Thursday, October 27, 2011

Blogging is not a waste of time

I do worry sometimes that my time online is not productive.

I think we should be wise how much time we spend online, especially if it has the potential to interrupt real-world relationships.

And for fiction writers, I think we should write first and blog later.

But in the end, blogging gives back more in fun, inspiration, help, camaraderie, and motivation than it takes in terms of time.

Without an online community of writers, I wouldn't have found out about NaNoWriMo a few years ago. I've never seen it mentioned yet off-line, even though it's huge, with hundreds of thousands of people participating.

I've read (and applied) more helpful advice from blogs of writing professionals and amateurs in a year than I got from reading paper publications-that-shall-not-be named for many, many years. Primarily because you can immediately respond and get responses; it's not a one-way street. That makes it more meaningful, more valuable. Not sure exactly about the economics behind that, but I believe its true.

Other bloggers share their creativity and it is so cool how it sparks creativity in me, too. How we all bounce ideas and tips and blogfests and good reads and our bad days and good days around and off each other and it ends up being more than the sum of its parts.

Thank you Sophia Richardson for mentioning your idea of 30 pitches in 30 days and then following through with lots of great tips and experiences and, of course, pitches.

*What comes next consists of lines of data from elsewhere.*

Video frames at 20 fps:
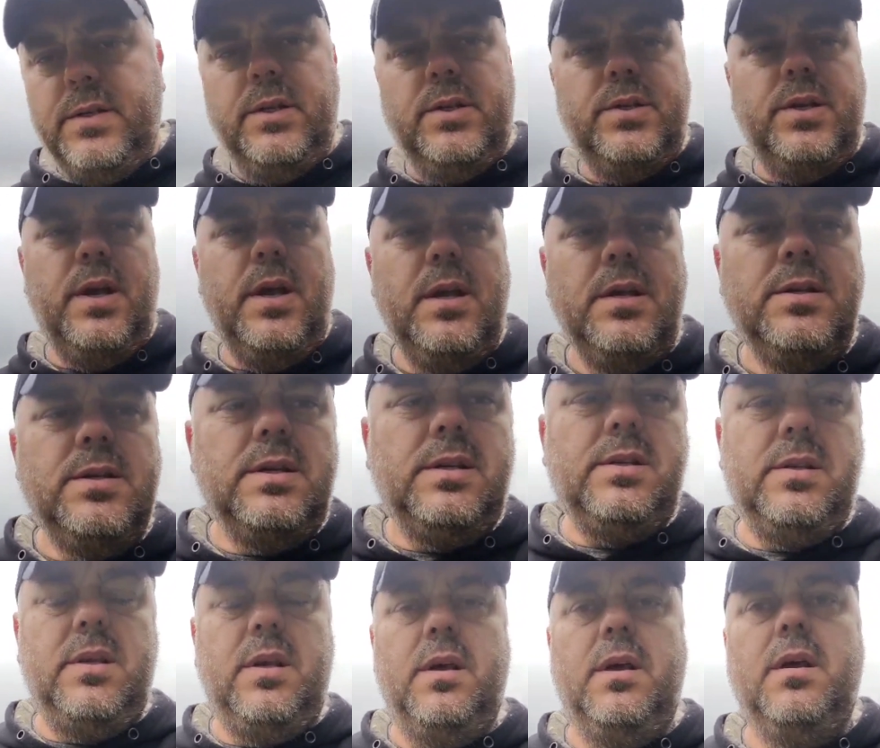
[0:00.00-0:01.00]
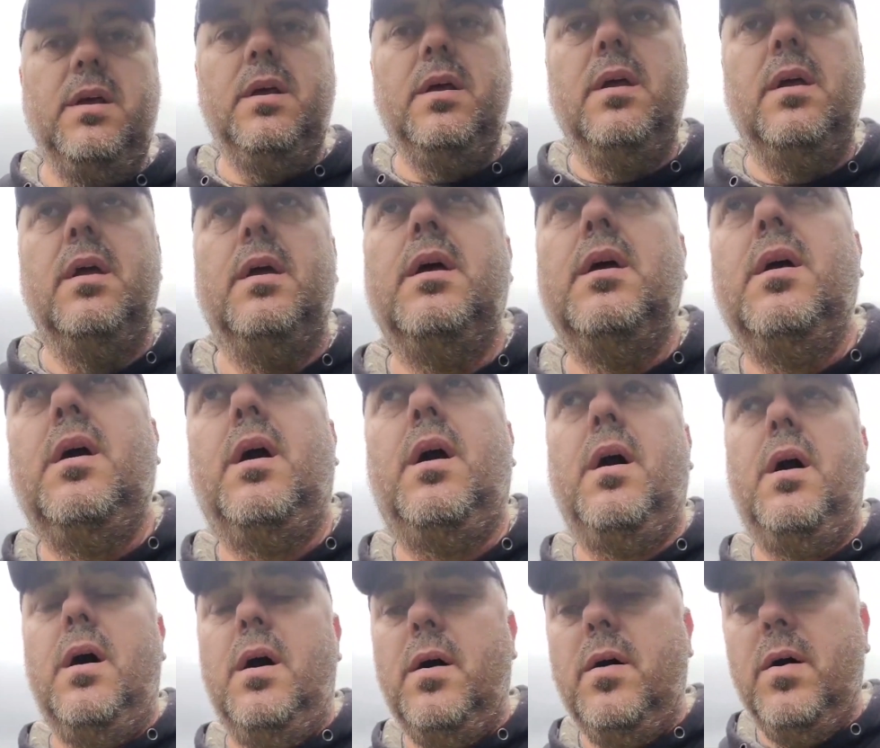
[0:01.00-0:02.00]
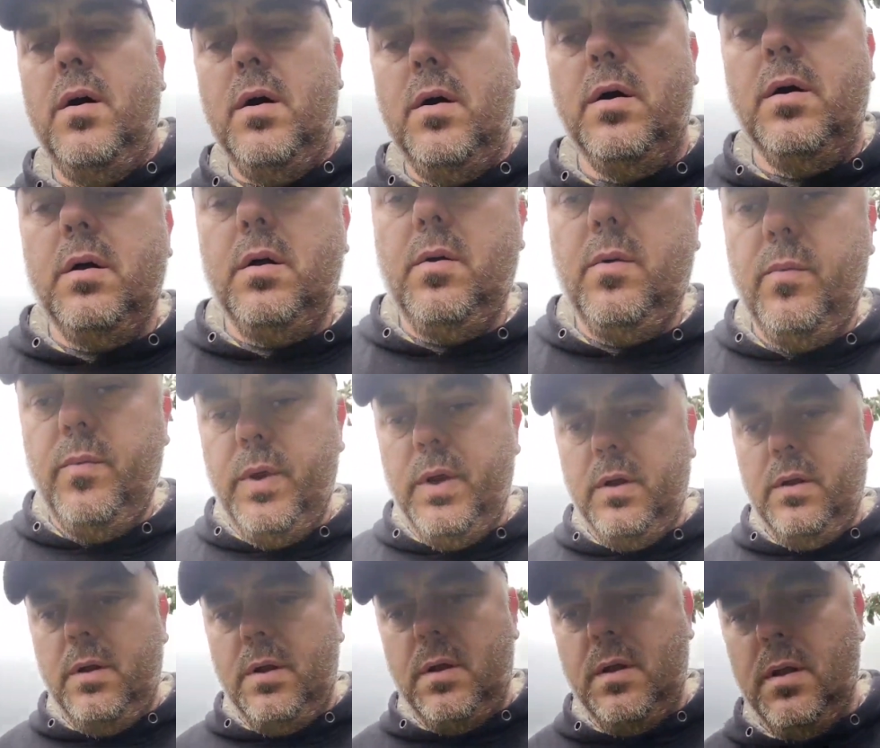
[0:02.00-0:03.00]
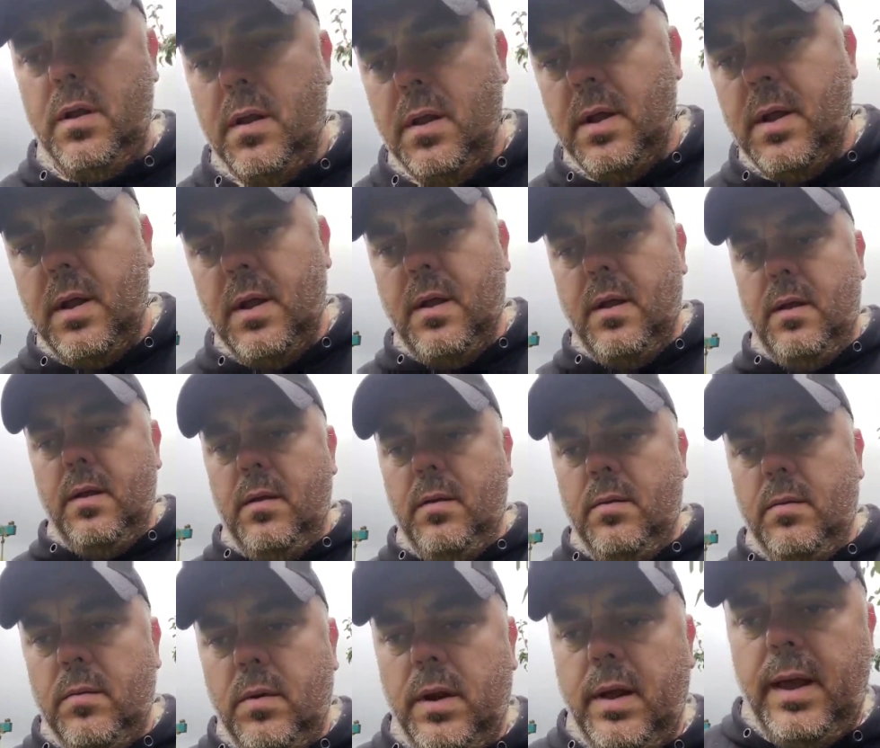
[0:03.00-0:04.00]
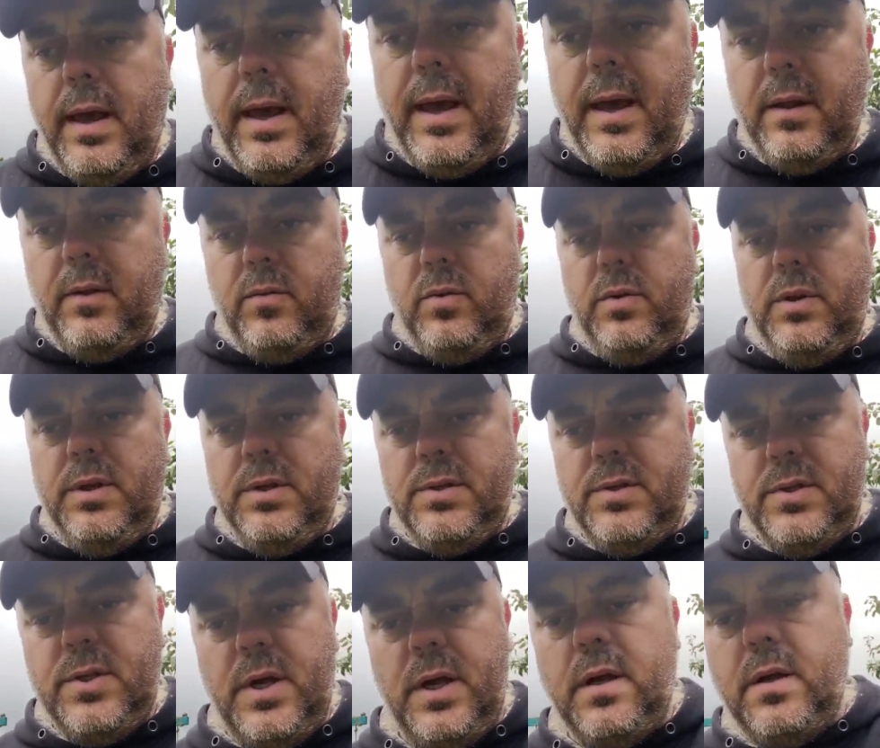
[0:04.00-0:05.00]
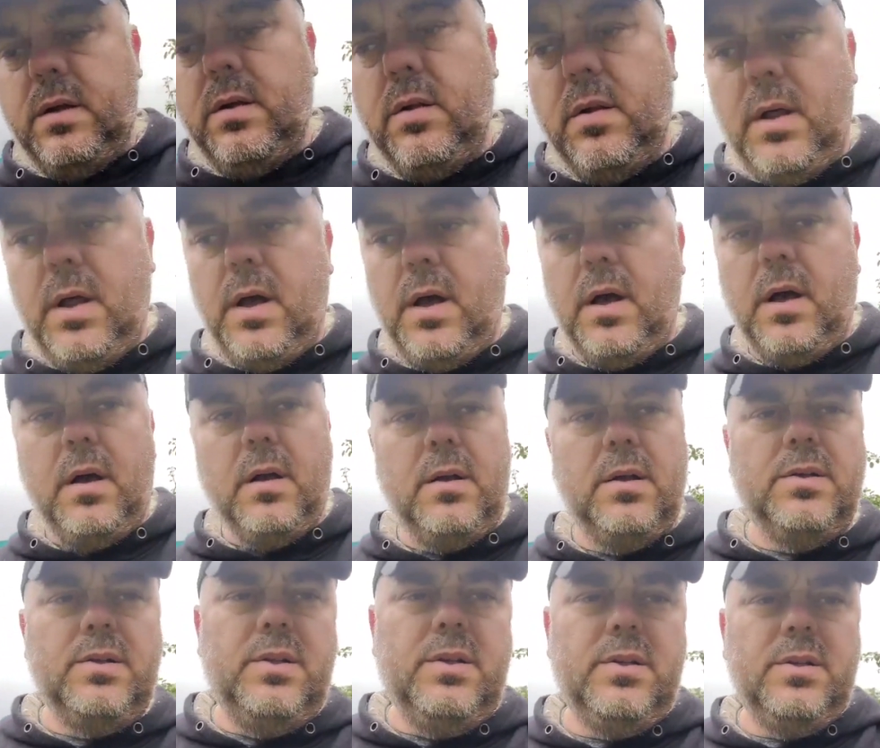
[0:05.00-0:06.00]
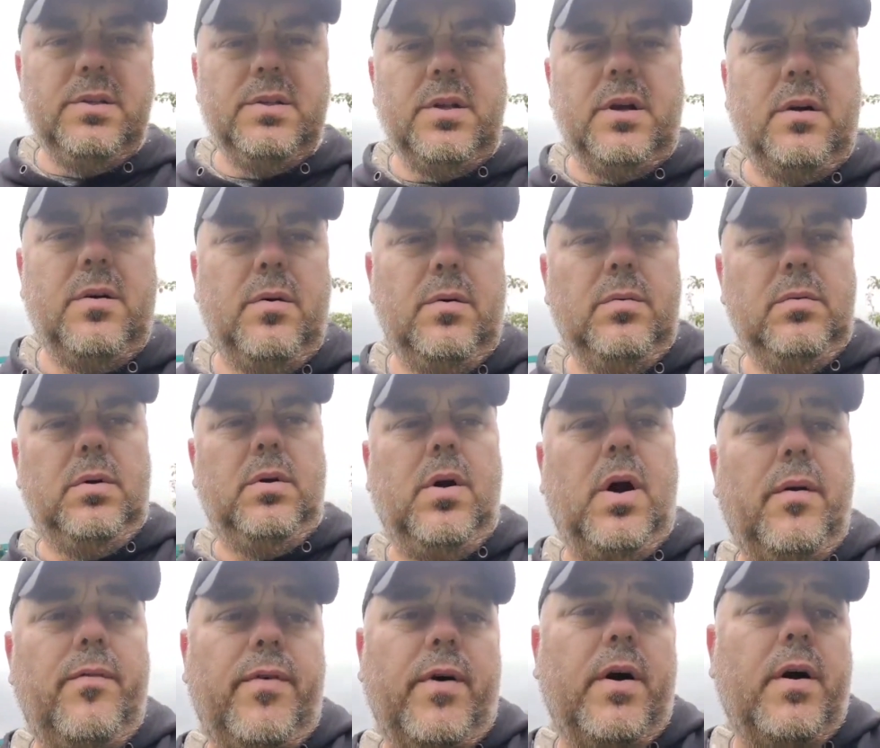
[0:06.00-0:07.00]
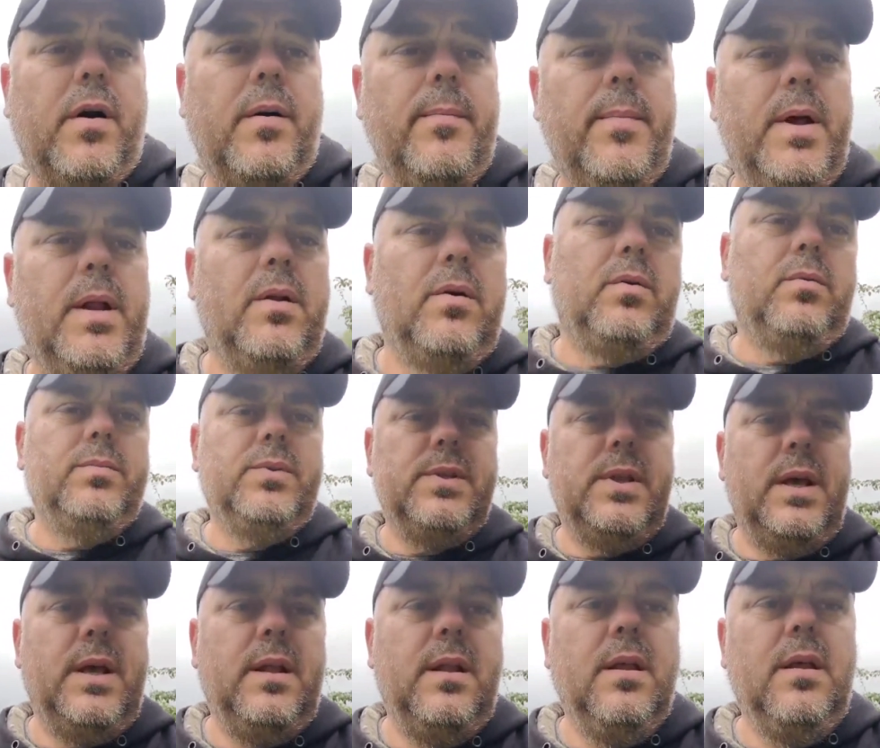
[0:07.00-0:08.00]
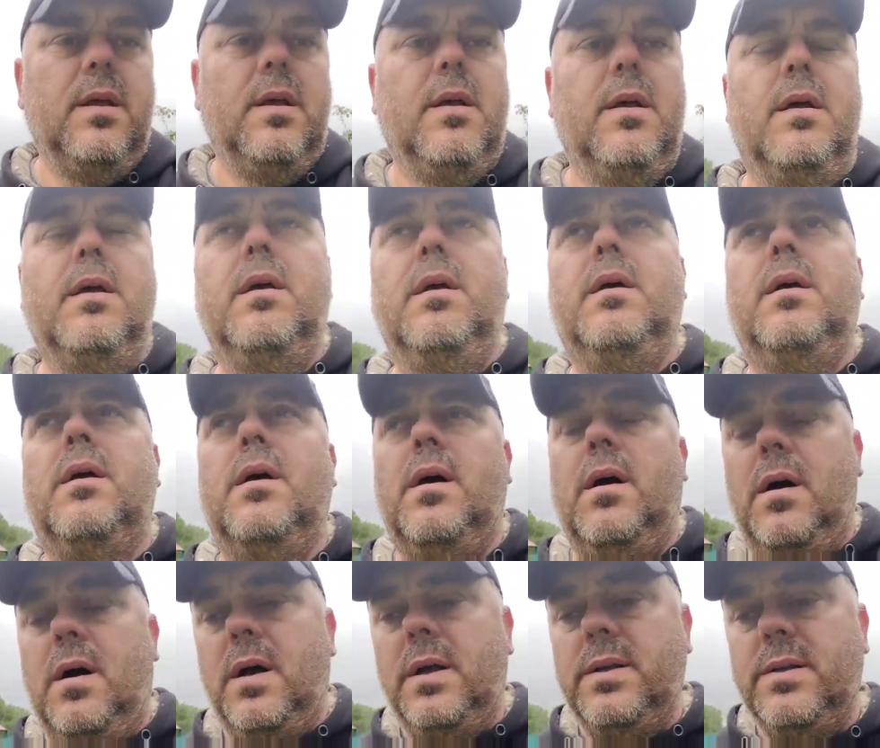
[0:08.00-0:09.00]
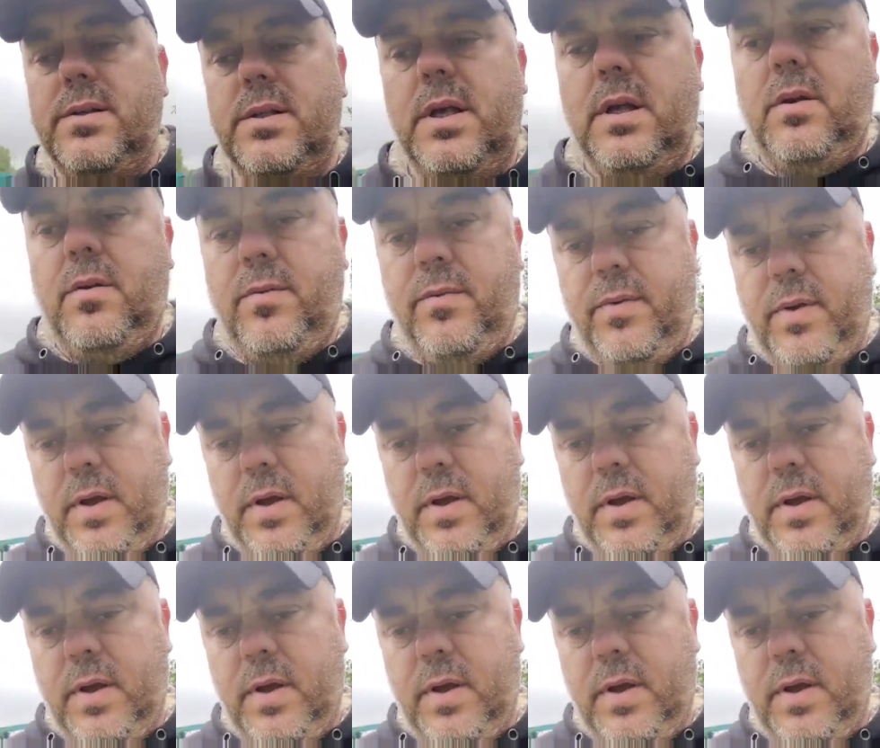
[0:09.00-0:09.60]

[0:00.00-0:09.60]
the changes, we're gonna add to this channel, because this is a farm and homestead. Instead of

Thank you Katherine Owens for sharing that Edittorrent post (yes, this one here) and its ticking clock that sparked a HUGE flood of crazy-cool ideas for the NaNoWriMo outline I'm working on right now.

Thank you T.L. Conway for inviting me to write my VERY FIRST guest post in honor of NaNoWriMo - it's not 'til next week but check out the other great guests at her blog this week and next for the "Write What You NaNo" Blog Party.

Thank you Susan Kaye Quinn for getting me to think about #keepingOpenMinds (yippee! - come back for my #keepingOpenMinds post next Tuesday, November 1st!)

T.Y. Lisa Gail Green for paranormal analogies that make me bust my gut laughing and keep me taking notes at the same time.

Thx Saumya Dave for sharing thoughts and quotes and lessons learned and Audrey Hepburn pictures.

And Thank you Stina Lindenblatt for cool links and Old Kitty for Charlie pictures and Janet Johnson for all the awesome license plates and I could go on and on and on. And thank you kind readers for coming back to visit me and leave comments. I'm always amazed.

Not quite sure what prompted all the gushing. Really, all I meant to do was share one last pitch I came up with before I end the 30 pitches in 30 days blogfest (a few days early, I'm afraid) so I can focus all brain cells fiercely on last minute prep for NaNoWriMo. (Less than a week away!)

This last pitch was inspired by a Stuart Little first reader my seven-year-old daughter picked out, with a library owl in it. A library owl! Just go and combine two of my favorite things: libraries and talking animals! Put them together and presto: happiness and inspiration. And just when I was feeling a little guilty borrowing someone else's published idea to springboard my own imagination, here's a great post from Sophia Richardson that addresses just this very issue, pretty much guilt-free. 

So here's my last pitch, way too wordy, I know, but hey - it's a work in progress.
The library has its owl, the post office its possum, and the gym its very in-shape panther, but school's about to start and its guardian fox is missing. 12 yr old book worm Branden is sure one of his four-legged friends could fill in, but the pixies in the art room and the bullies on the playground have other ideas.

Back to gushing about blogging. I missed the Pay it Forward blogfest last week, but I guess the spirit of it reached me just the same. Please tell me some of your favorite blogs that keep you coming back for tips, inspiration, fun or friends. I'd love to visit them.